Lydia was beside her on her knees now too. “Did he hit his head?”

Gina placed one hand behind Zac’s neck. “Zac, can you hear me?” She heard Dale, her assistant director and close friend, on the radio requesting the set medic.

She placed her other hand flat against Zac’s chest. To her relief, his breathing was regular and his heartbeat strong. She brought her hand up to his forehead; she couldn’t tell if he was running a fever or just overly warm from the sun and exertion. “Zac, if you can hear me, I need you to open your eyes.”

No response.

“Oh man…” Lydia sounded freaked out. She took one of Zac’s hands in her own.

Now Dale was asking the camera operators to review the footage they’d just shot. It was a good idea; perhaps one of the camera angles would show if he’d hit his head.

The medic knelt next to Gina. “What happened?” she said.

“I think he fainted,” Gina said. “But he may have also hit his head.”

The medic performed an assessment, taking extra time to feel around on Zac’s head. She flashed a small light in his eyes. “Pupils look good,” she said. “No head trauma.”

“He was obviously out last night partying too hard.” Sylvester’s voice cut over the murmurs of the crew. When Gina looked up she was surprised to find that the producer stood less than ten feet away.

“I don’t know about that,” Gina said. Of course, Sylvester didn’t know what Zac had told her. “I think we should have him checked out.”

“Gina, he fainted.” Sylvester glared at her. “A hospital visit would bring the tabloids on us like flies on shit.”

“Then bring a doctor in to look at him,” she said.

“The medic can keep an eye on him, and you can work on a scene that doesn’t require him,” Sylvester said.

Gina looked at the medic; she just shrugged.

Sylvester narrowed his eyes at the cast and crew. “And not a word of this to anyone outside the set.”

“No.” Gina stood, hands on her hips. “I let you push me into pushing him.
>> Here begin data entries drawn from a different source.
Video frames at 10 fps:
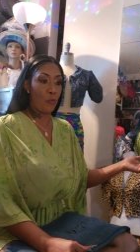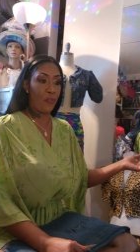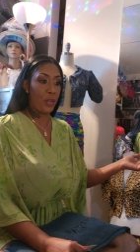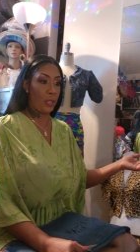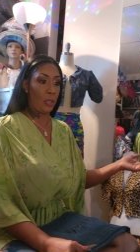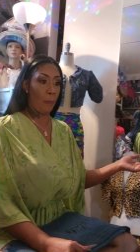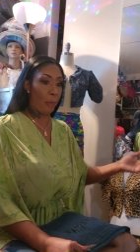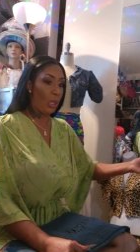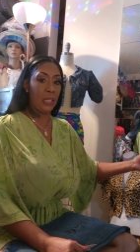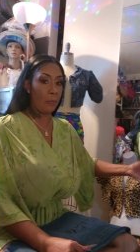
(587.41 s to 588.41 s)
finna
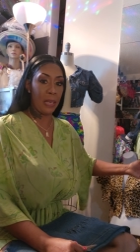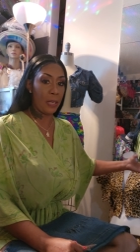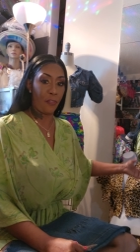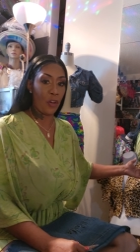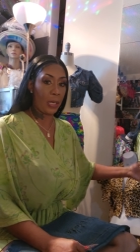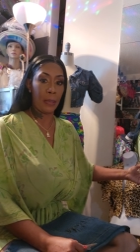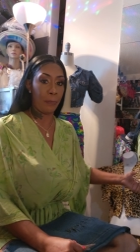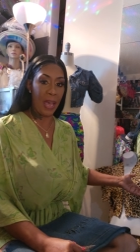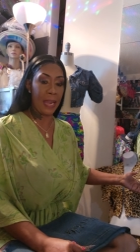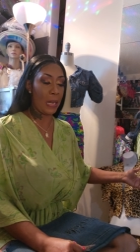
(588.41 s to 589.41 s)
bully me to fucking
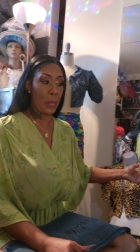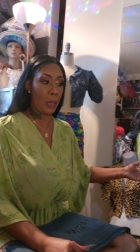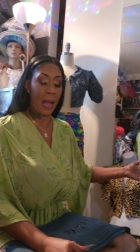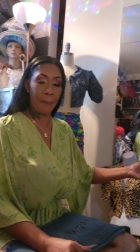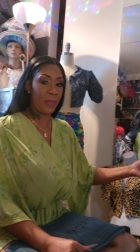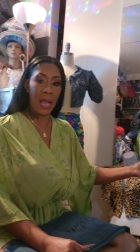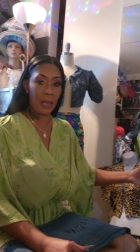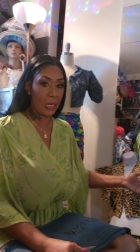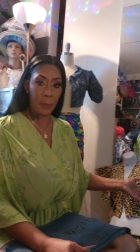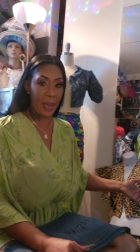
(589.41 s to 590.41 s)
pay. I'm not
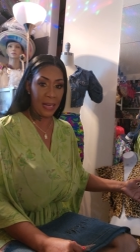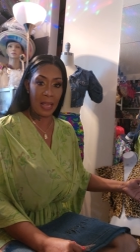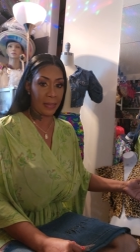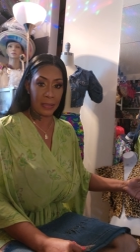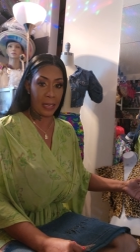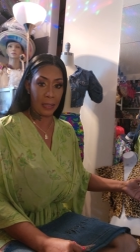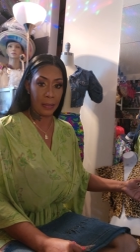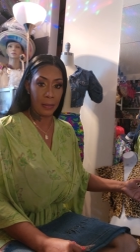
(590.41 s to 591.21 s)
gonna pay like that.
If you want him looked after here, I’m going to personally make sure he’s all right.” She addressed the crew and cast in a firm voice: “That’s a wrap for today, folks.”

She turned to Dale and the medic. “Can you help get him to my trailer?”

Dale nodded and motioned to one of the production assistants.

“Gina—” Sylvester started.

“Damn it, Syl,” She cut him off with a murderous glare. “Get off my set.”